Tutti in classe. È questa una delle novità annunciate dal governo in merito alle riaperture previste a partire dal 26 aprile. Nelle regioni in zona gialla e arancione, anche gli studenti delle scuole superiori — che al momento sono in classe per il 50-75% nelle regioni in arancione — potranno riprendere le lezioni totalmente in classe.

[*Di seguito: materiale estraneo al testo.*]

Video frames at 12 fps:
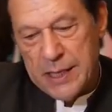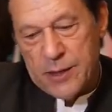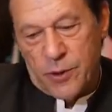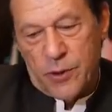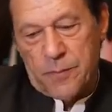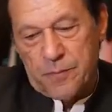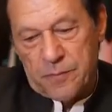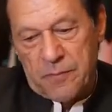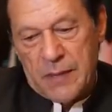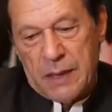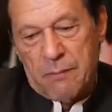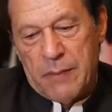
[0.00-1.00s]
So
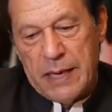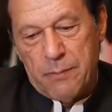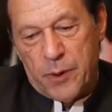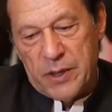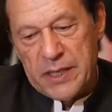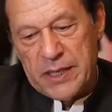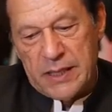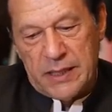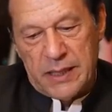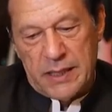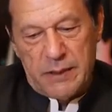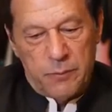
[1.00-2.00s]
my point is
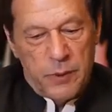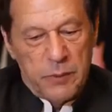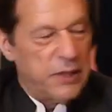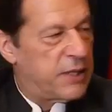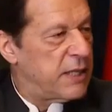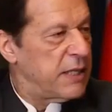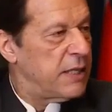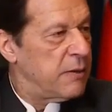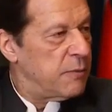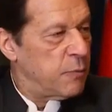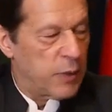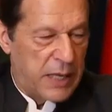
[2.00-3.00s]
that we will
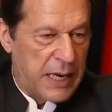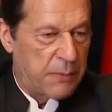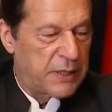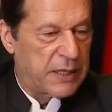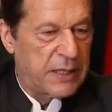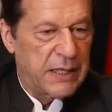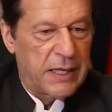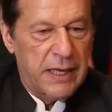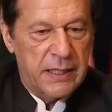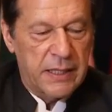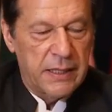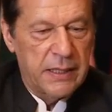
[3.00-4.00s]
see what happens in the
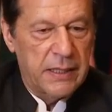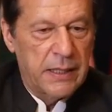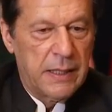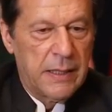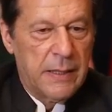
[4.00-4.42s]
elections.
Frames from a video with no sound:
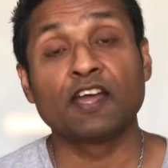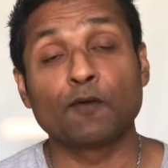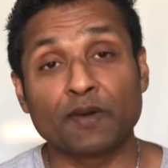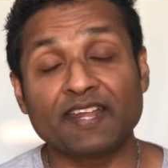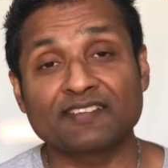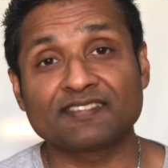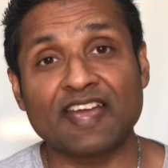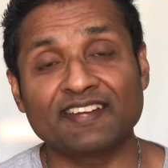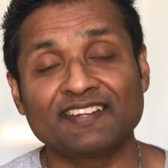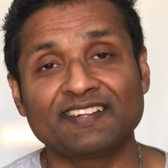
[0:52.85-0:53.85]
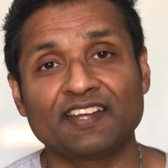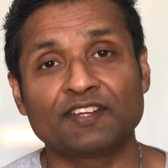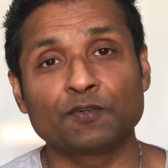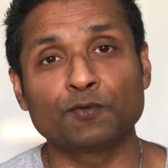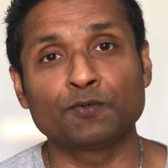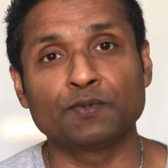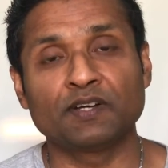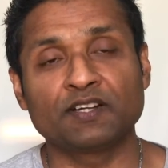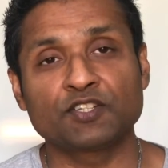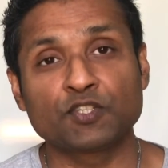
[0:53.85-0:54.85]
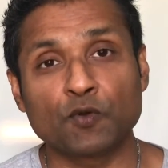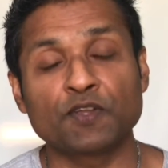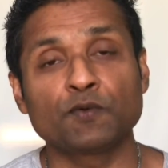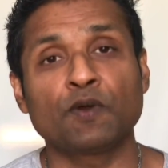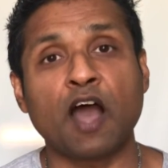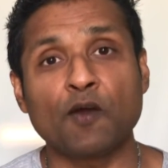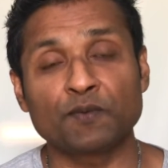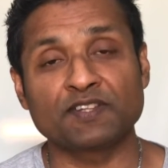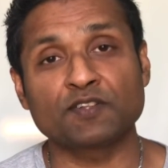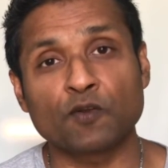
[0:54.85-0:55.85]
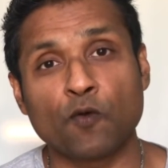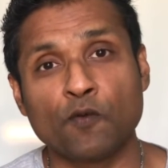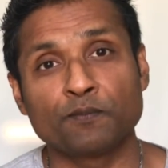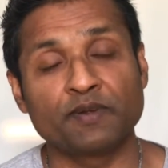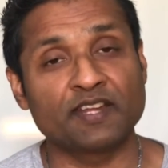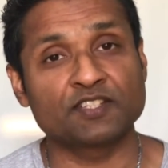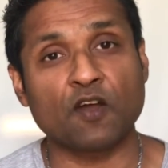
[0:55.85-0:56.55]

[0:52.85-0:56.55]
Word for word: We're very excited to show you how to install Homebridge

Nelle zone rosse (al momento Val d’Aosta, Puglia e Sardegna) potranno tornare in classe tutti fino alla terza media e dal 50 al 75% alle superiori. Insieme alle scuole possono riaprire le aule anche le università.
Le regole, per ora, restano quelle del protocollo approvato lo scorso agosto: distanziamento di un metro almeno, mascherine, lavaggio delle mani, aerazione tra una lezione e l’altra. Era una promessa fatta dal premier Mario Draghi e che sarà confermata nel prossimo decreto: poco più di un mese insieme in presenza. Lo ha ribadito anche il ministro dell’Istruzione Patrizio Bianchi: «Con questa scelta mandiamo un messaggio di speranza e di responsabilità. Dobbiamo progressivamente tornare a una nuova normalità e dobbiamo farlo a partire dalla scuola. Nei prossimi giorni lavoreremo con i nostri Uffici territoriali, gli Enti locali, le scuole, i tavoli prefettizi».
Nel mondo della scuola l’annuncio del ritorno in classe è stata accolto come un segnale di speranza ma anche di preoccupazione. «La scuola è un luogo naturale di assembramento. Se si torna al 100% in molte aule non sarà possibile rispettare il metro di distanziamento», ha detto all’Ansa il presidente dell’Associazione nazionale presidi (Anp), Antonello Giannelli. La criticità denunciata da mesi da sindacati, ed esperti sanitari, riguarda la mancanza di strutture scolastiche adeguate al distanziamento. «In questo caso – continua Giannelli – la scuola si vedrà costretta a ridurre la presenza dei ragazzi e alternarla alla dad, facendo rotazioni. Bisogna valutare questo rischio». Rischio che è stato mitigato in parte dalla vaccinazione del personale scolastico.
Uno degli aspetti critici continua a essere quello dei trasporti. Una difficoltà riconosciuta anche dal presidente del Friuli Venezia-Giulia, Massimiliano Fedriga, che ha parlato di «un limite fisico, perlomeno per quanto riguarda i trasporti, per esempio nell’attesa dell’autobus. Servono anni non mesi per ordinare nuovi mezzi. È chiaro che bisognerà organizzare anche questo. Abbiamo chiesto un incontro al Governo, bisognerà rivedere in modo consistente gli orari di entrata ed uscita dalle scuole, non è un problema di risorse».